A job is one complete pipeline: a single _changes feed (SOURCE), its processing config (PROCESS), and its output destination (OUTPUT). Every job has a job ID that ties all three stages together for metrics, logging, and lifecycle management.
Related docs:
DESIGN.md-- Three-stage pipeline architecture & failure modesMULTI_PIPELINE_PLAN.md-- Future multi-pipeline threading design (v2.x)RDBMS_PLAN.md-- RDBMS output module design & per-engine config
When you run multiple _changes feeds — even today with separate worker instances — you need a way to answer:
- "How many docs/sec is the orders sync processing vs the prices sync?"
- "Which job is producing errors on the PostgreSQL output?"
- "Two jobs write to the same Postgres but different tables — show me each job's latency independently."
The job ID is the label that makes this possible. It flows through all three pipeline stages and appears on every metric, log line, and DLQ entry.
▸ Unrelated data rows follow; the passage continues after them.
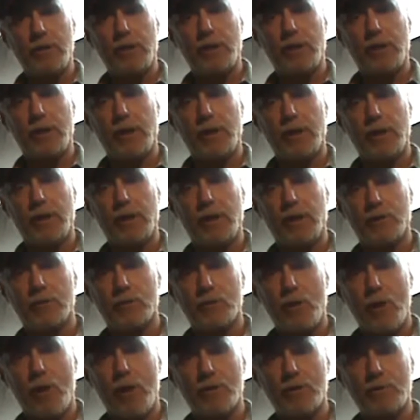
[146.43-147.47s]
the
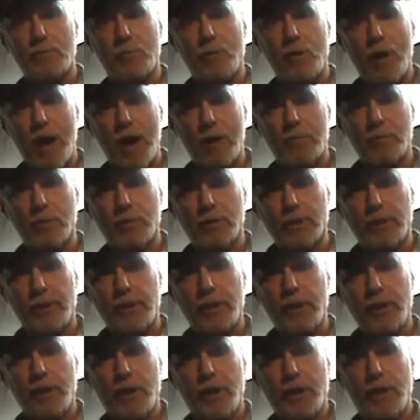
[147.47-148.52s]
exhaust
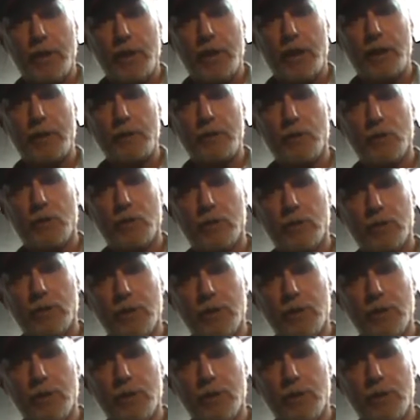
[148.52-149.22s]
properly, and you'll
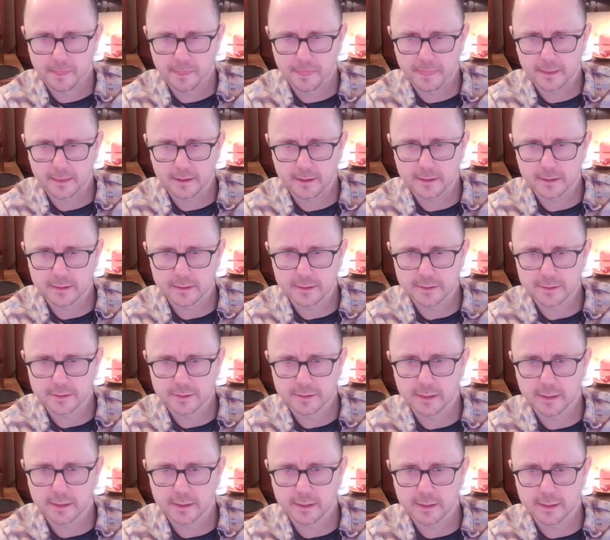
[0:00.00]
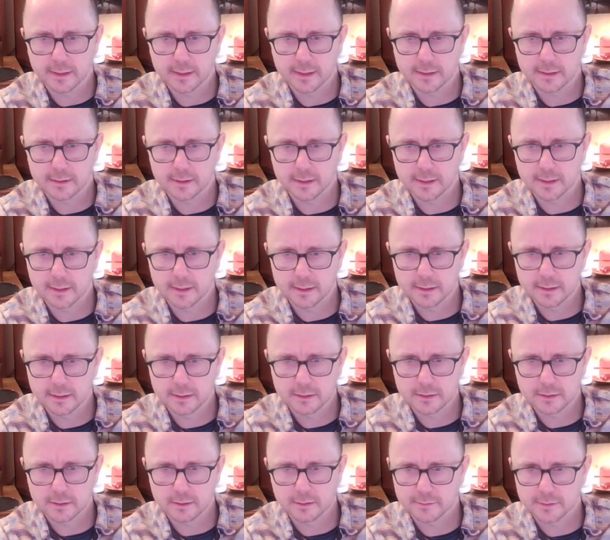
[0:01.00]
because 2 can't get there. So
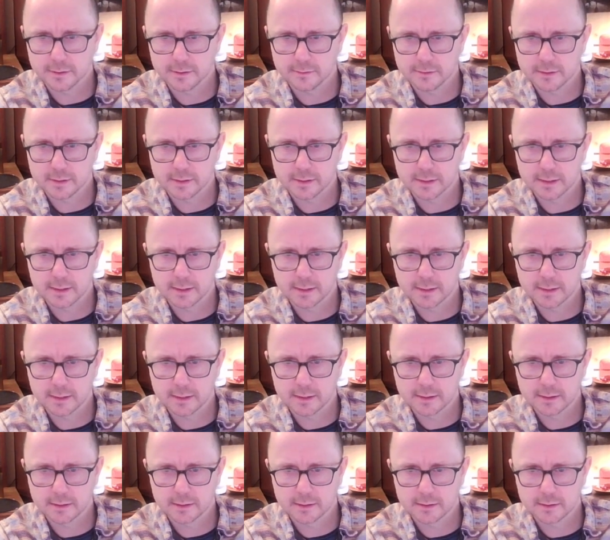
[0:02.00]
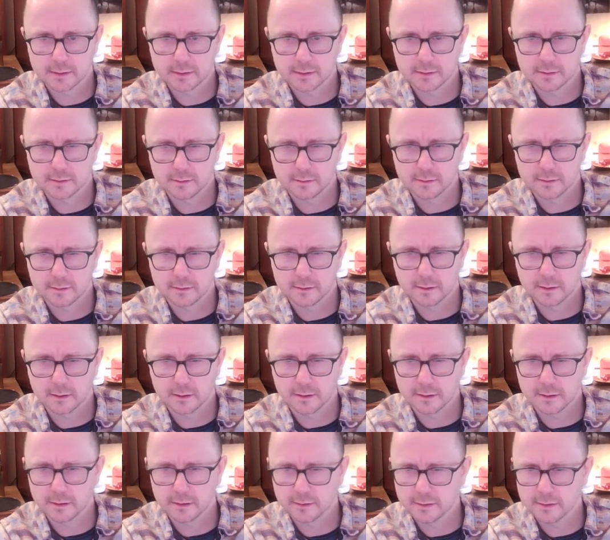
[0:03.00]
that's a 3 or a 6. I don't think
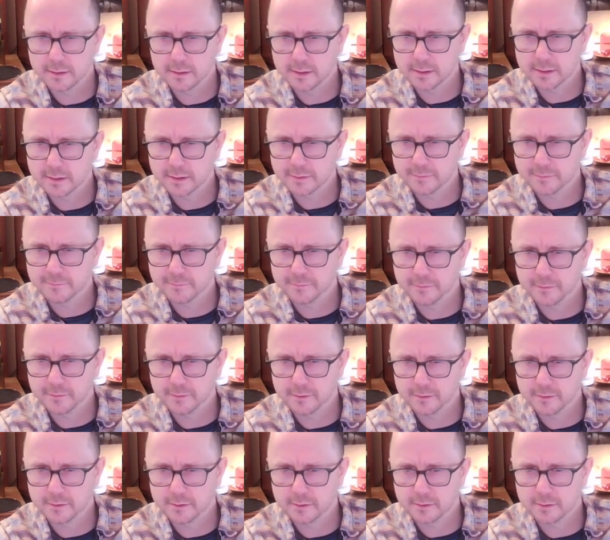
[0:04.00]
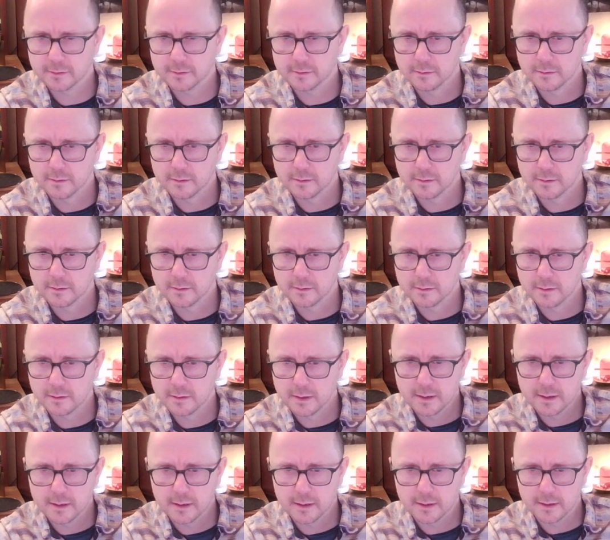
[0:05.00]
it's further.
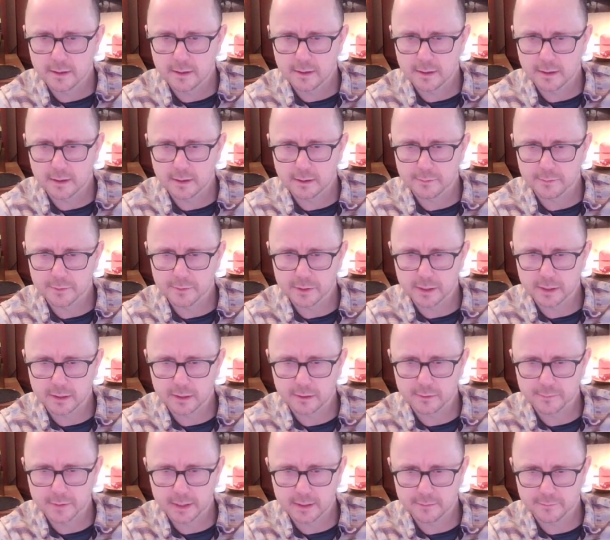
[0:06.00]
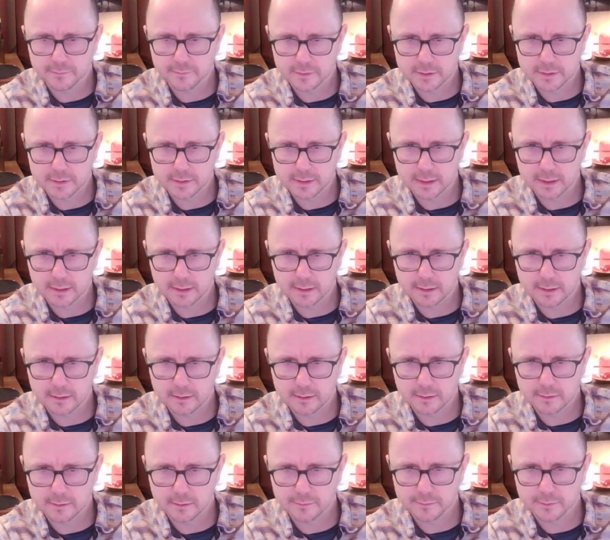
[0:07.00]
But coming back down here for a second, I
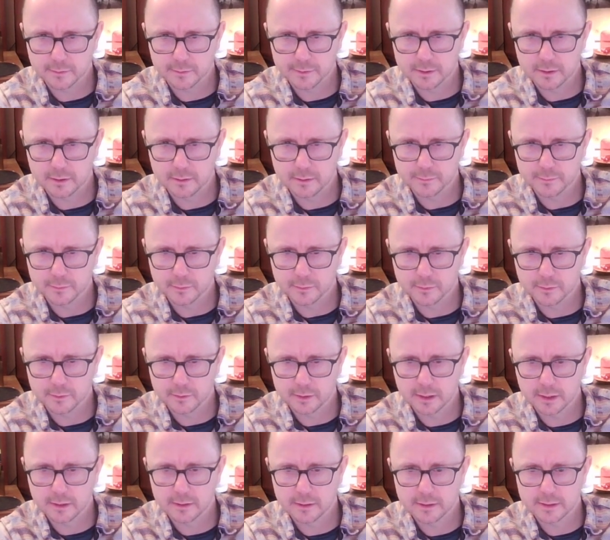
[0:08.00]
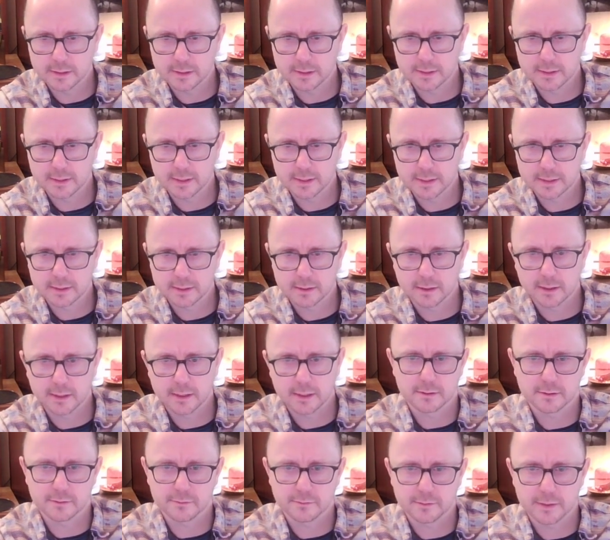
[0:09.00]
probably know more. There's a 6, 9 here. So that's a
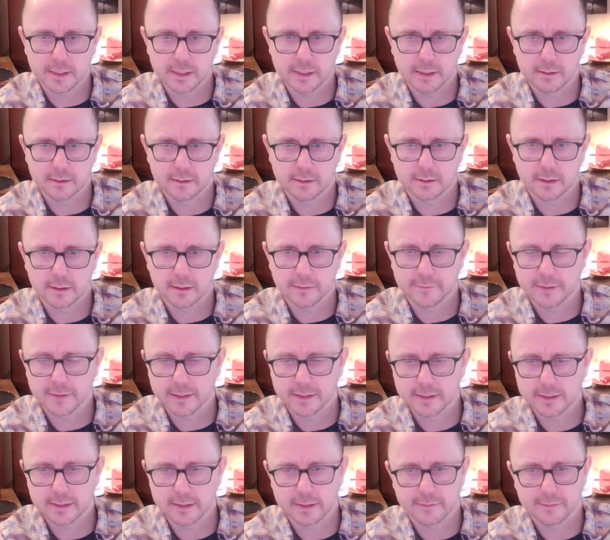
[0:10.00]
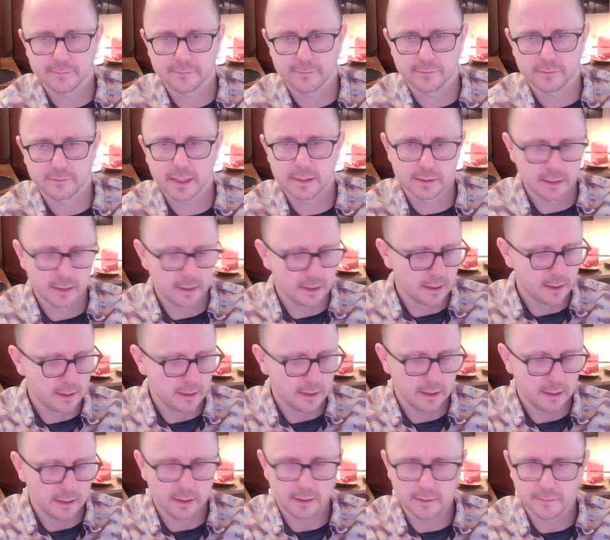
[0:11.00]
3. I've had that for ages.
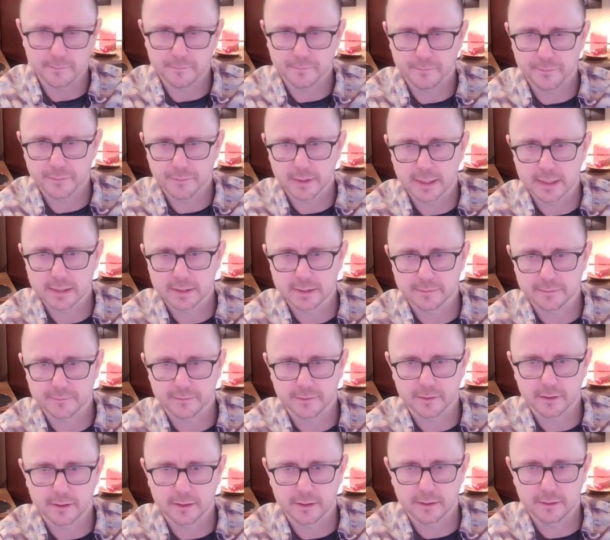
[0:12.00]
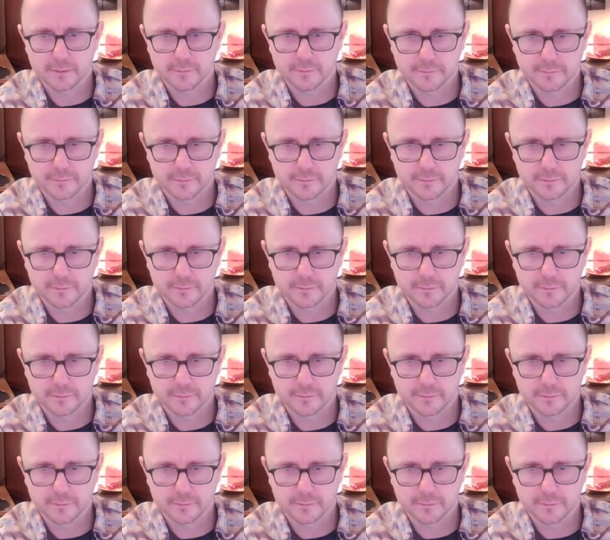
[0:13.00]
That's a 5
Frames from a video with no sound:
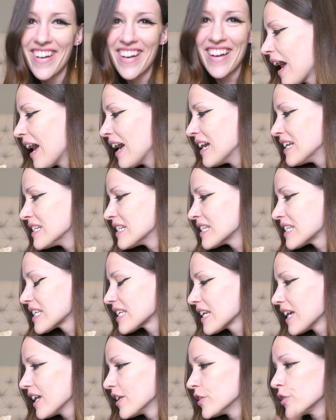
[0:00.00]

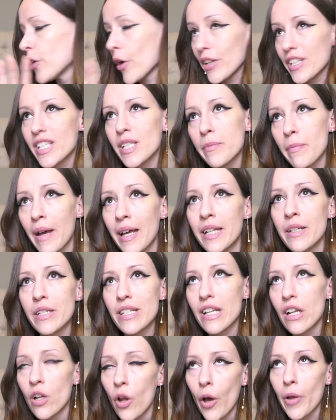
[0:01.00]
and not
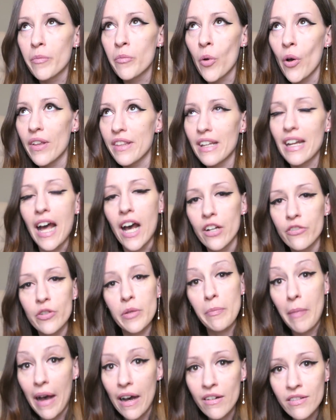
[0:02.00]
spend a lot more than a
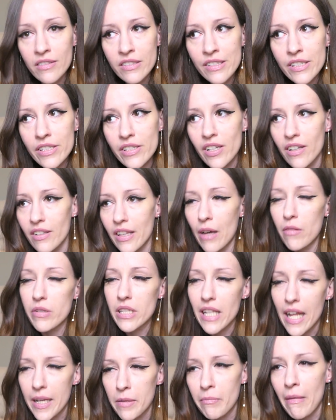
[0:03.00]
hundred pounds? So that
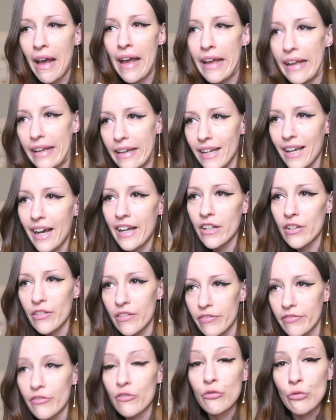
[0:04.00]
was like my kind
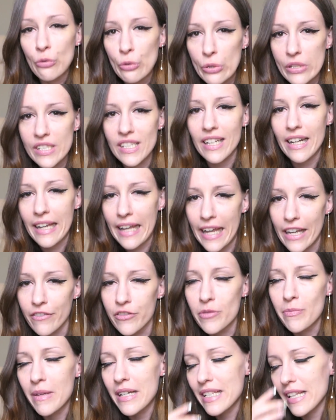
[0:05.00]
of rules that I gave
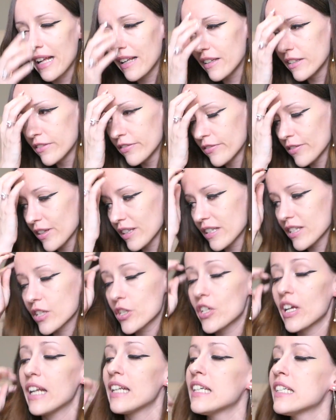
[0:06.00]
to myself for this
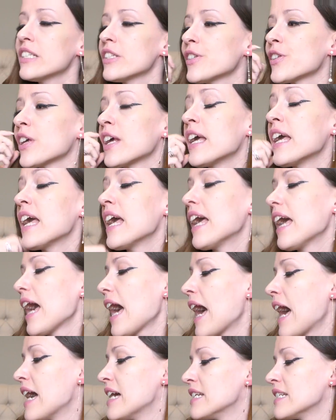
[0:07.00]
challenge,
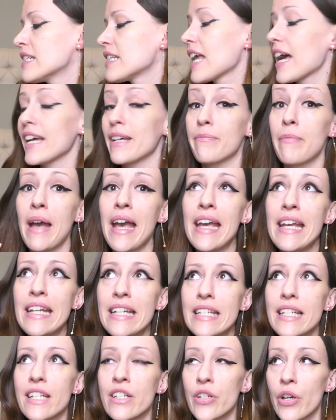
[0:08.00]
and I
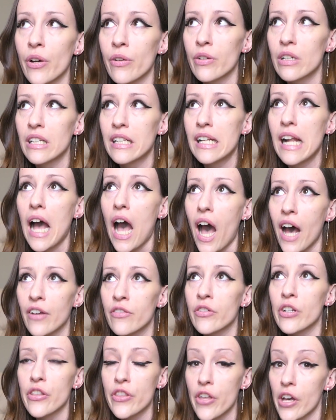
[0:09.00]
paid in total one
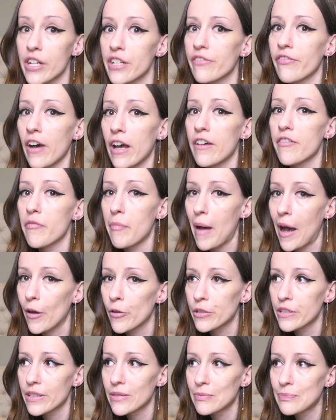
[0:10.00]
hundred thirty-five
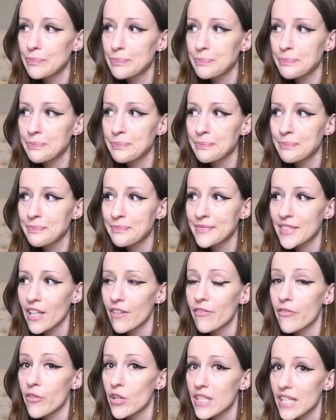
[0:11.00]
pounds
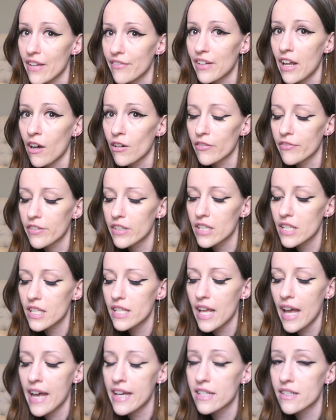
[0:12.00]
for seven
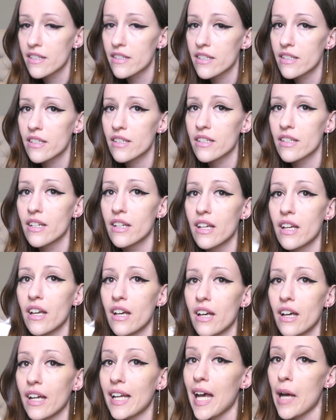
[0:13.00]
outfits and
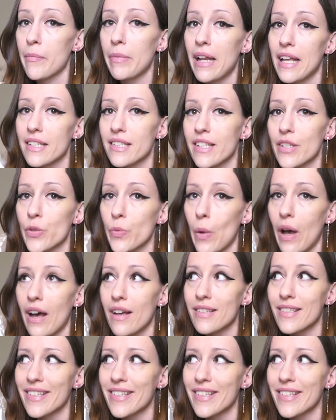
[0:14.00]
couple accessoires.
┌───────────────────────────────────────────────────────────────────────────────┐
│ job_id = "us-orders-sync" │
│ │
│ ┌──────────────┐ ┌───────────────┐ ┌────────────────────────┐ │
│ │ SOURCE │──────►│ PROCESS │──────►│ OUTPUT │ │
│ │ _changes │ │ filter, │ │ PostgreSQL / MySQL / │ │
│ │ feed │ │ fetch, │ │ Oracle / HTTP / Cloud │ │
│ │ │ │ transform │ │ │ │
│ └──────────────┘ └───────────────┘ └────────────────────────┘ │
│ │
│ checkpoint: scoped to job_id metrics: labeled with job_id │
│ DLQ: scoped to job_id logs: tagged with job_id │
└───────────────────────────────────────────────────────────────────────────────┘
Today the worker runs one job. There is no explicit job_id in the top-level config — the worker implicitly operates as a single unnamed pipeline.
| Stage | Job ID support | Status |
|---|---|---|
SOURCE (_changes feed) |
Not yet labeled | ⬜ Future — will use job_id for per-feed metrics |
| PROCESS (filter, fetch, transform) | Not yet labeled | ⬜ Future — will use job_id for per-stage timing |
| OUTPUT (DB forwarder) | ✅ output.job_id |
Implemented in db/db_base.py |
The db/db_base.py module introduced a DbMetrics proxy that wraps the global MetricsCollector. Every DB output forwarder (PostgreSQL, MySQL, etc.) creates a DbMetrics instance with its engine and job_id. Each counter increment records both:
- Global total — the existing counter (backward compatible, existing dashboards keep working)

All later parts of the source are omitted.